Amphetamines Are Making Their Ways Into Urban Streams
Scientists are worried the drugs could alter the base of the aquatic food web
Amphetamines, compounds found in legal drugs to treat Attention-Deficit / Hyperactivity Disorder (ADHD) and in illegal ones like meth and molly, are destroying streams around Baltimore, according to a study published Thursday in the journal Environmental Science & Technology.
The researchers behind the study suspect that amphetamines are getting into the ecosystem when people are excreting them. This has been shown to happen with lots of other chemicals — birth control and antidepressants are getting into fish, amphibians, and aquatic plants, putting their populations in jeopardy.
There’s reason to believe the effects of amphetamines might be growing. The number of children diagnosed with ADHD rose 42 percent between 2003 and 2011, and most (74 percent) of those treat the disorder with medications like Adderall or Ritalin, which contain amphetamines. The use of illegal drugs, too, has grown — the number of people who had used meth in the past year grew by more than 200,000 between 2010 and 2013.
“We have every reason to suspect that the release of stimulants to aquatic environments is on the rise across the globe, yet little is known about the ecological consequences of this pollution,” said Emma J. Rosi-Marshall, a freshwater ecologist at the Cary Institute, an environmental research organization, and a co-author on the current study, in a press release.

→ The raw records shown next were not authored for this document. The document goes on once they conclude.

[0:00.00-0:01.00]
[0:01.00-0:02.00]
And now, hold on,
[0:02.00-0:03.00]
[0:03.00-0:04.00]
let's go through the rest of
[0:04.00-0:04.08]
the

In the study, the researchers took samples from six streams around Baltimore. Using a common chemical analysis, they figured out the concentration of amphetamine in them. To see its effect on an ecosystem, the researchers then created eight artificial streams, each packed with algae, bacteria, and insects typical of local waterways. They even added some rocks from nearby creeks for authenticity. Then the researchers added amphetamines to half the artificial streams and used the other four as controls.
After three weeks, the researchers found that the amphetamines reduced the biological processes of the microbes and algae, shifting which species among them were the most populous. The insects, on the other hand, were more active, emerging earlier in the streams laced with amphetamines than in the control streams.
The good news is that amphetamines tend to be short-lived in the environment, often not lasting more than a few days. The downside is that most of those drugs are taken up by organisms like those tested in the study. And if the organisms closest to sewage plants get thrown out of whack, it could have a ripple effect throughout the entire stream ecosystem.
Now that researchers know this is an issue, they can start to understand the mechanisms that cause these particular effects. That may even help them find solutions that might spare the ecosystems without denying ADHD patients the medication they need.